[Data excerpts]
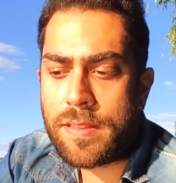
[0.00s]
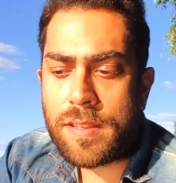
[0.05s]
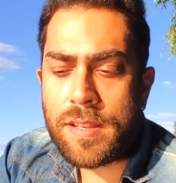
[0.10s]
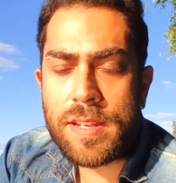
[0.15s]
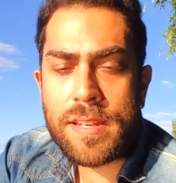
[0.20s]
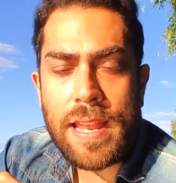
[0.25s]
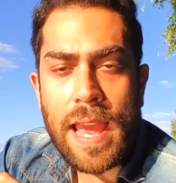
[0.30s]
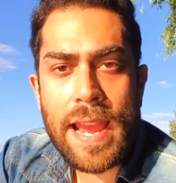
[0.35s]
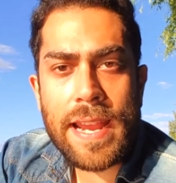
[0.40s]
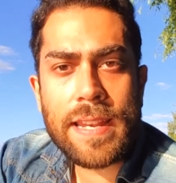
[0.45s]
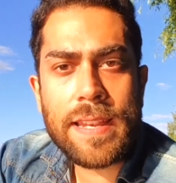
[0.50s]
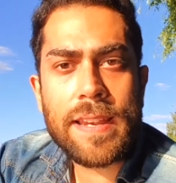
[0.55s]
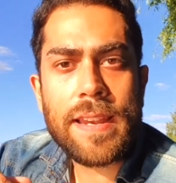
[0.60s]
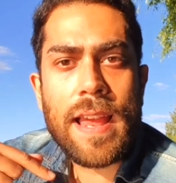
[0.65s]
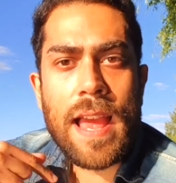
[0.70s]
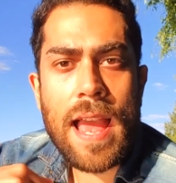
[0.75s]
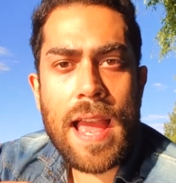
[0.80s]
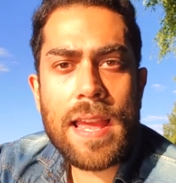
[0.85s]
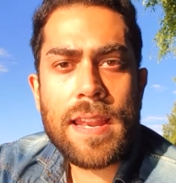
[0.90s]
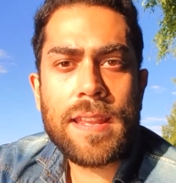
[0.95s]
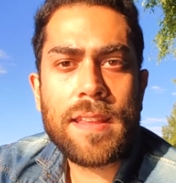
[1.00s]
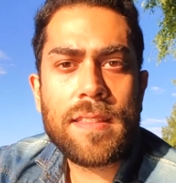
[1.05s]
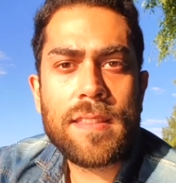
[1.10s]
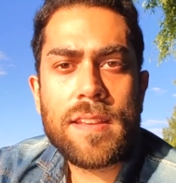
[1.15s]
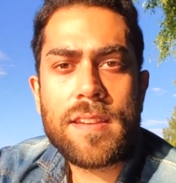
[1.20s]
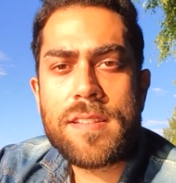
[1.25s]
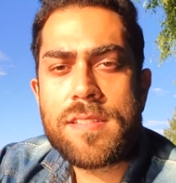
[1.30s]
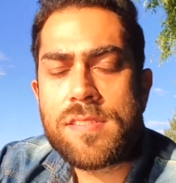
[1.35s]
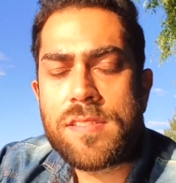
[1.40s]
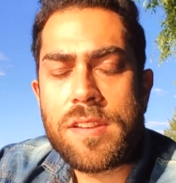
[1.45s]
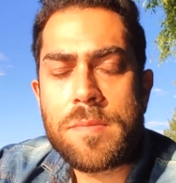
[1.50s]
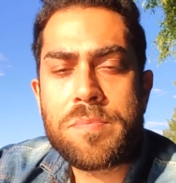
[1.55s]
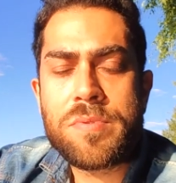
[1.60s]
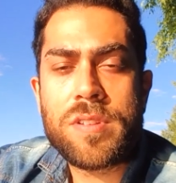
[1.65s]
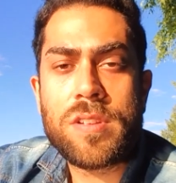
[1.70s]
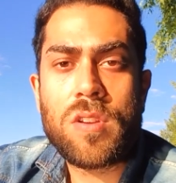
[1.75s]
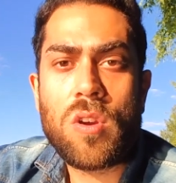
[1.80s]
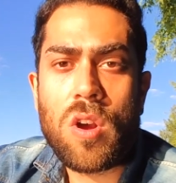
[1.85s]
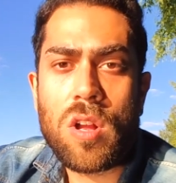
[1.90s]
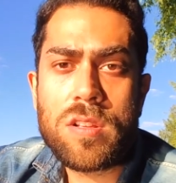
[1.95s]
the title and in the
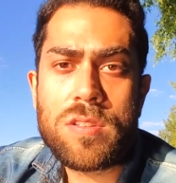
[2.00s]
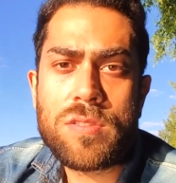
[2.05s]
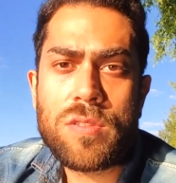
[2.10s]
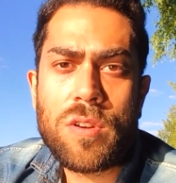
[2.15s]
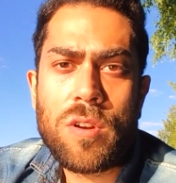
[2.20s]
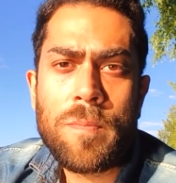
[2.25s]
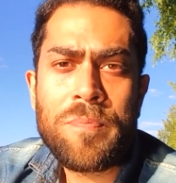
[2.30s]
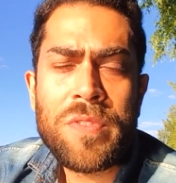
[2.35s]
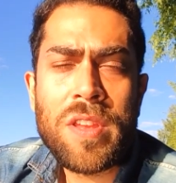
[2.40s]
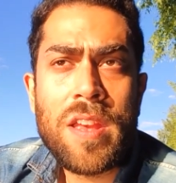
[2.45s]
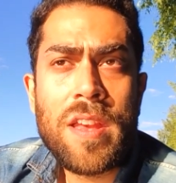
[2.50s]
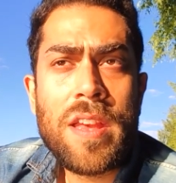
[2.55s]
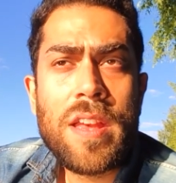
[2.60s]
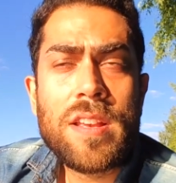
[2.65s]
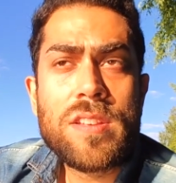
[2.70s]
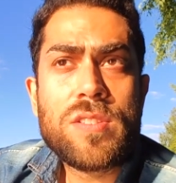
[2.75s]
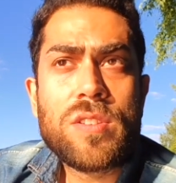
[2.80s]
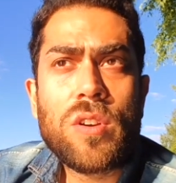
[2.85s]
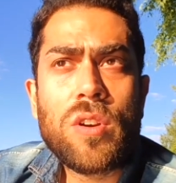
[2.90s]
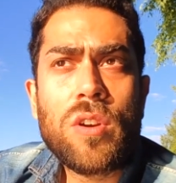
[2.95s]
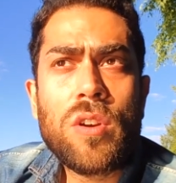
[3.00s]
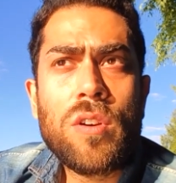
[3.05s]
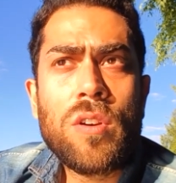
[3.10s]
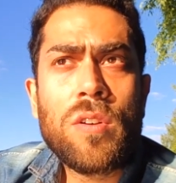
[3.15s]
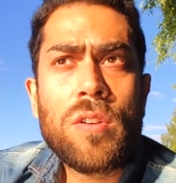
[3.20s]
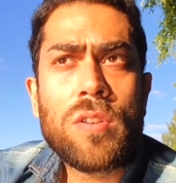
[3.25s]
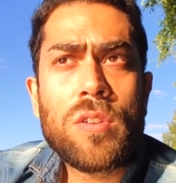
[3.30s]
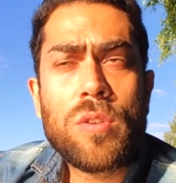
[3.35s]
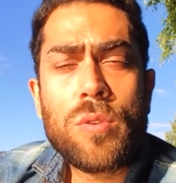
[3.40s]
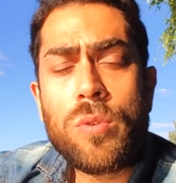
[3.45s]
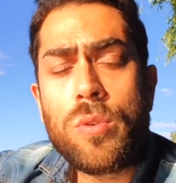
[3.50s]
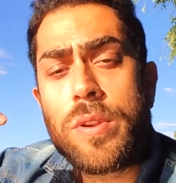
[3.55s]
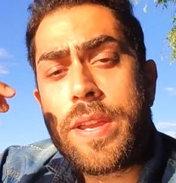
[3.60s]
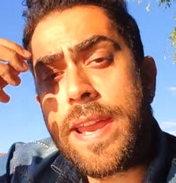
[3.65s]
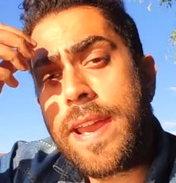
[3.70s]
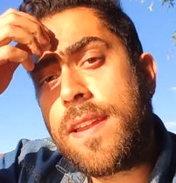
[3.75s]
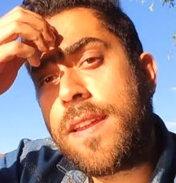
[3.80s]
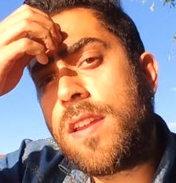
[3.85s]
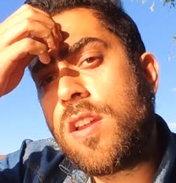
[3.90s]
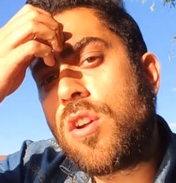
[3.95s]
description also. So to
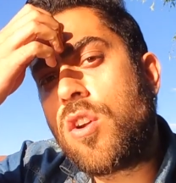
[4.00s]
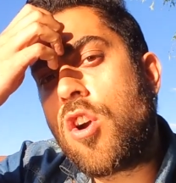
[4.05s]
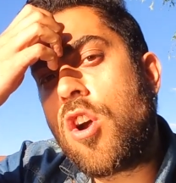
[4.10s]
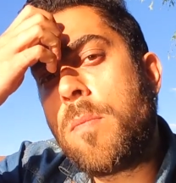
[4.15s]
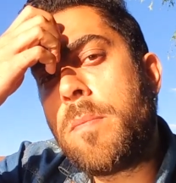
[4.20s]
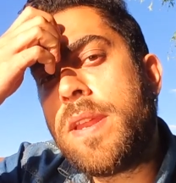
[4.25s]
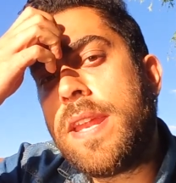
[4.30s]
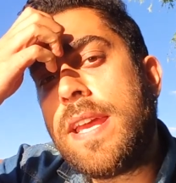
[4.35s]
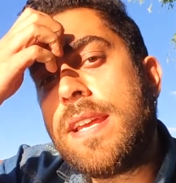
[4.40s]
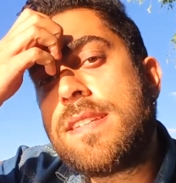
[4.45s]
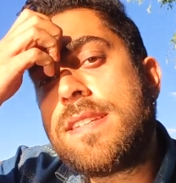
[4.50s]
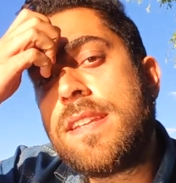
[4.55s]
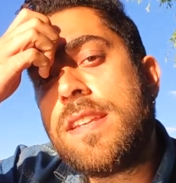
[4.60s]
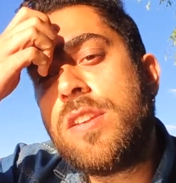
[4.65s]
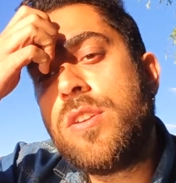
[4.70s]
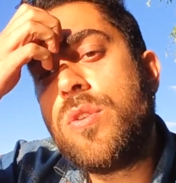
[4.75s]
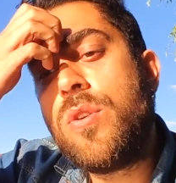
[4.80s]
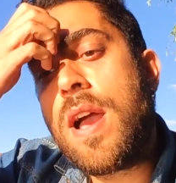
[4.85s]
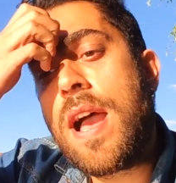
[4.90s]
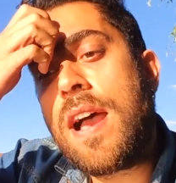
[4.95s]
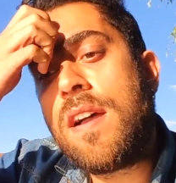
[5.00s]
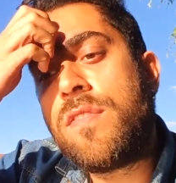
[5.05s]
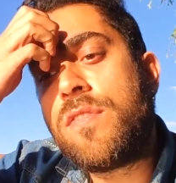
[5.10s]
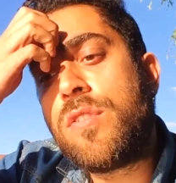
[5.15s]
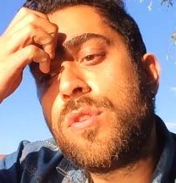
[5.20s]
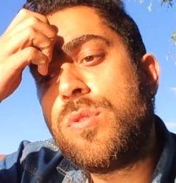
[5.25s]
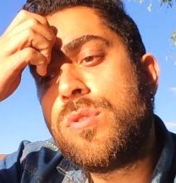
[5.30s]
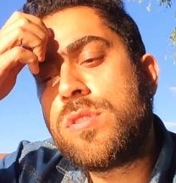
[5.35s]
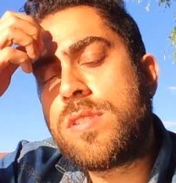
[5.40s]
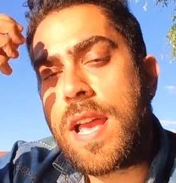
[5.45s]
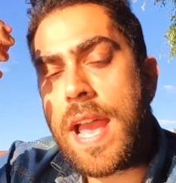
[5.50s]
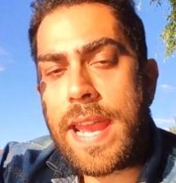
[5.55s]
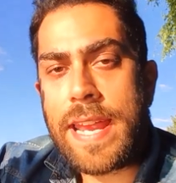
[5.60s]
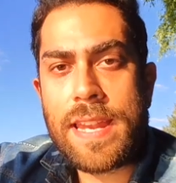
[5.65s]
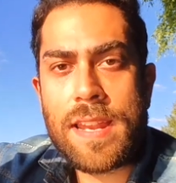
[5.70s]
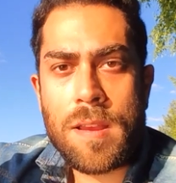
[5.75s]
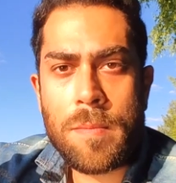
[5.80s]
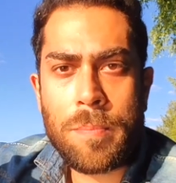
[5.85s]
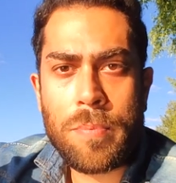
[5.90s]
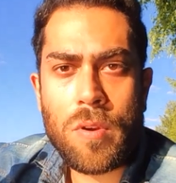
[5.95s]
get an accommodation, you have to
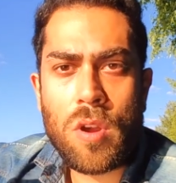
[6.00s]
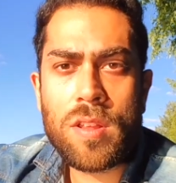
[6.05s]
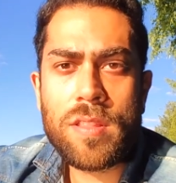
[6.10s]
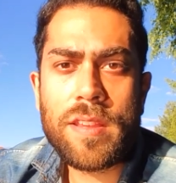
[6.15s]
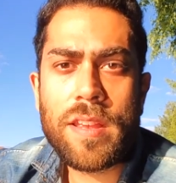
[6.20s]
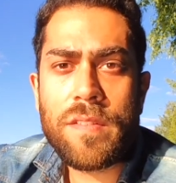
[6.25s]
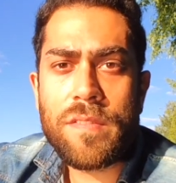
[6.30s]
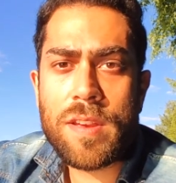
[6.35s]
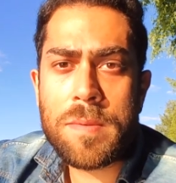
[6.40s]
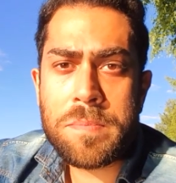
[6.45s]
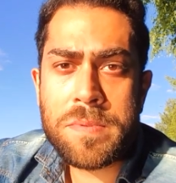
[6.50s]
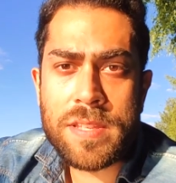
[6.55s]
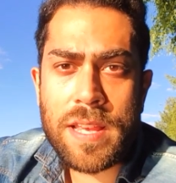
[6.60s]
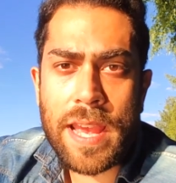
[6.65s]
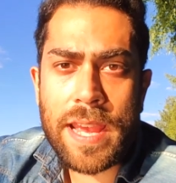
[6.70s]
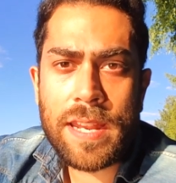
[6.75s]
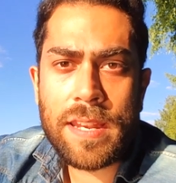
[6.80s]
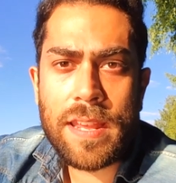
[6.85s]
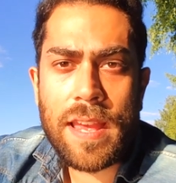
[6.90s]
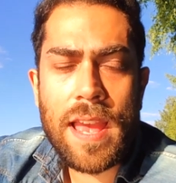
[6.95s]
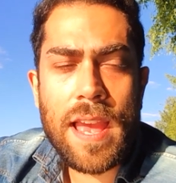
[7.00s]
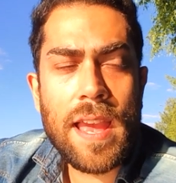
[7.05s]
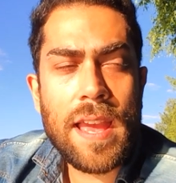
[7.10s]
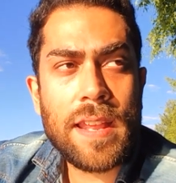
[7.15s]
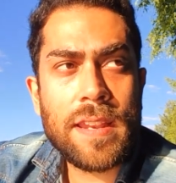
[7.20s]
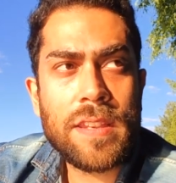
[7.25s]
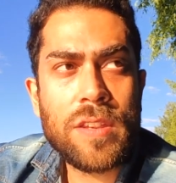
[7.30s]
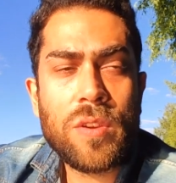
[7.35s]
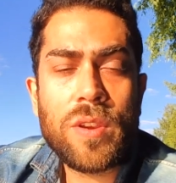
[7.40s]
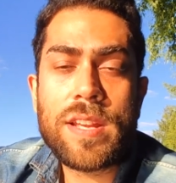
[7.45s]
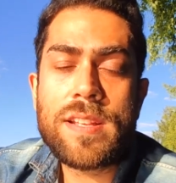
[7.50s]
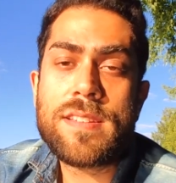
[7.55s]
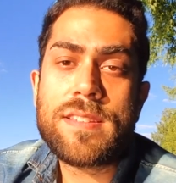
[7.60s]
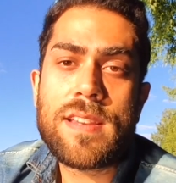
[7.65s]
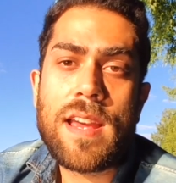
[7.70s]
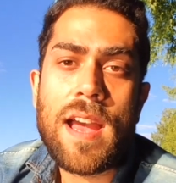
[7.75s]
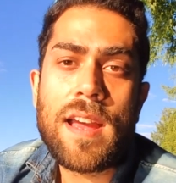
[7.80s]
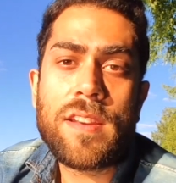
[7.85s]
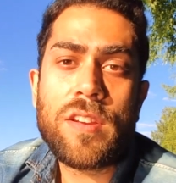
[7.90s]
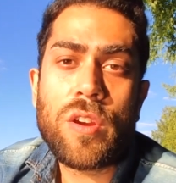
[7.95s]
sign up on their website and you can
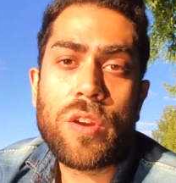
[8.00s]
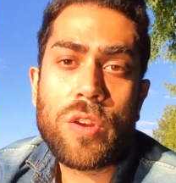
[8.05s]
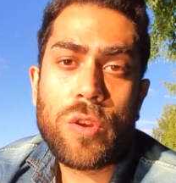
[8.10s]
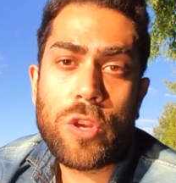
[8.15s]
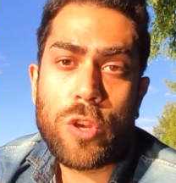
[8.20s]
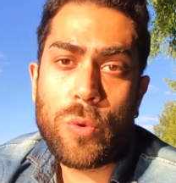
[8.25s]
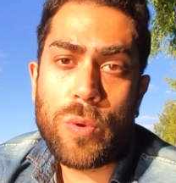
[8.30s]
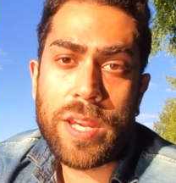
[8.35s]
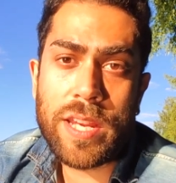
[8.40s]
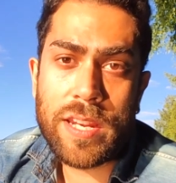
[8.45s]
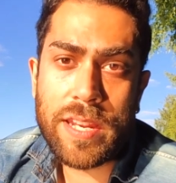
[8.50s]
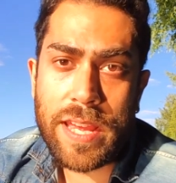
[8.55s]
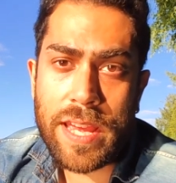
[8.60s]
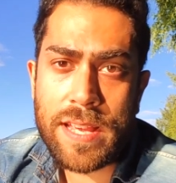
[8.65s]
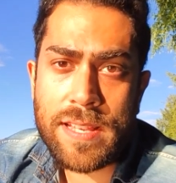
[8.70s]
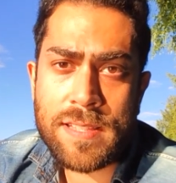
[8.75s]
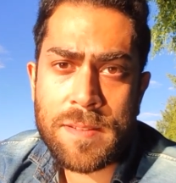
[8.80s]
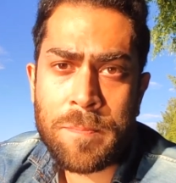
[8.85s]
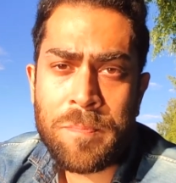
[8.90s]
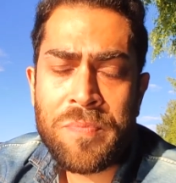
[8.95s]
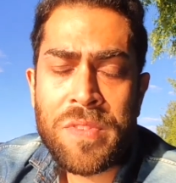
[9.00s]
start your queuing days.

ABOUT THIS TASK: Once the pictures are set aside, write out the entries verbatim.

EXERCISE RESPONSE:
[0.00s]
[0.05s]
[0.10s]
[0.15s]
[0.20s]
[0.25s]
[0.30s]
[0.35s]
[0.40s]
[0.45s]
[0.50s]
[0.55s]
[0.60s]
[0.65s]
[0.70s]
[0.75s]
[0.80s]
[0.85s]
[0.90s]
[0.95s]
[1.00s]
[1.05s]
[1.10s]
[1.15s]
[1.20s]
[1.25s]
[1.30s]
[1.35s]
[1.40s]
[1.45s]
[1.50s]
[1.55s]
[1.60s]
[1.65s]
[1.70s]
[1.75s]
[1.80s]
[1.85s]
[1.90s]
[1.95s]
the title and in the
[2.00s]
[2.05s]
[2.10s]
[2.15s]
[2.20s]
[2.25s]
[2.30s]
[2.35s]
[2.40s]
[2.45s]
[2.50s]
[2.55s]
[2.60s]
[2.65s]
[2.70s]
[2.75s]
[2.80s]
[2.85s]
[2.90s]
[2.95s]
[3.00s]
[3.05s]
[3.10s]
[3.15s]
[3.20s]
[3.25s]
[3.30s]
[3.35s]
[3.40s]
[3.45s]
[3.50s]
[3.55s]
[3.60s]
[3.65s]
[3.70s]
[3.75s]
[3.80s]
[3.85s]
[3.90s]
[3.95s]
description also. So to
[4.00s]
[4.05s]
[4.10s]
[4.15s]
[4.20s]
[4.25s]
[4.30s]
[4.35s]
[4.40s]
[4.45s]
[4.50s]
[4.55s]
[4.60s]
[4.65s]
[4.70s]
[4.75s]
[4.80s]
[4.85s]
[4.90s]
[4.95s]
[5.00s]
[5.05s]
[5.10s]
[5.15s]
[5.20s]
[5.25s]
[5.30s]
[5.35s]
[5.40s]
[5.45s]
[5.50s]
[5.55s]
[5.60s]
[5.65s]
[5.70s]
[5.75s]
[5.80s]
[5.85s]
[5.90s]
[5.95s]
get an accommodation, you have to
[6.00s]
[6.05s]
[6.10s]
[6.15s]
[6.20s]
[6.25s]
[6.30s]
[6.35s]
[6.40s]
[6.45s]
[6.50s]
[6.55s]
[6.60s]
[6.65s]
[6.70s]
[6.75s]
[6.80s]
[6.85s]
[6.90s]
[6.95s]
[7.00s]
[7.05s]
[7.10s]
[7.15s]
[7.20s]
[7.25s]
[7.30s]
[7.35s]
[7.40s]
[7.45s]
[7.50s]
[7.55s]
[7.60s]
[7.65s]
[7.70s]
[7.75s]
[7.80s]
[7.85s]
[7.90s]
[7.95s]
sign up on their website and you can
[8.00s]
[8.05s]
[8.10s]
[8.15s]
[8.20s]
[8.25s]
[8.30s]
[8.35s]
[8.40s]
[8.45s]
[8.50s]
[8.55s]
[8.60s]
[8.65s]
[8.70s]
[8.75s]
[8.80s]
[8.85s]
[8.90s]
[8.95s]
[9.00s]
start your queuing days.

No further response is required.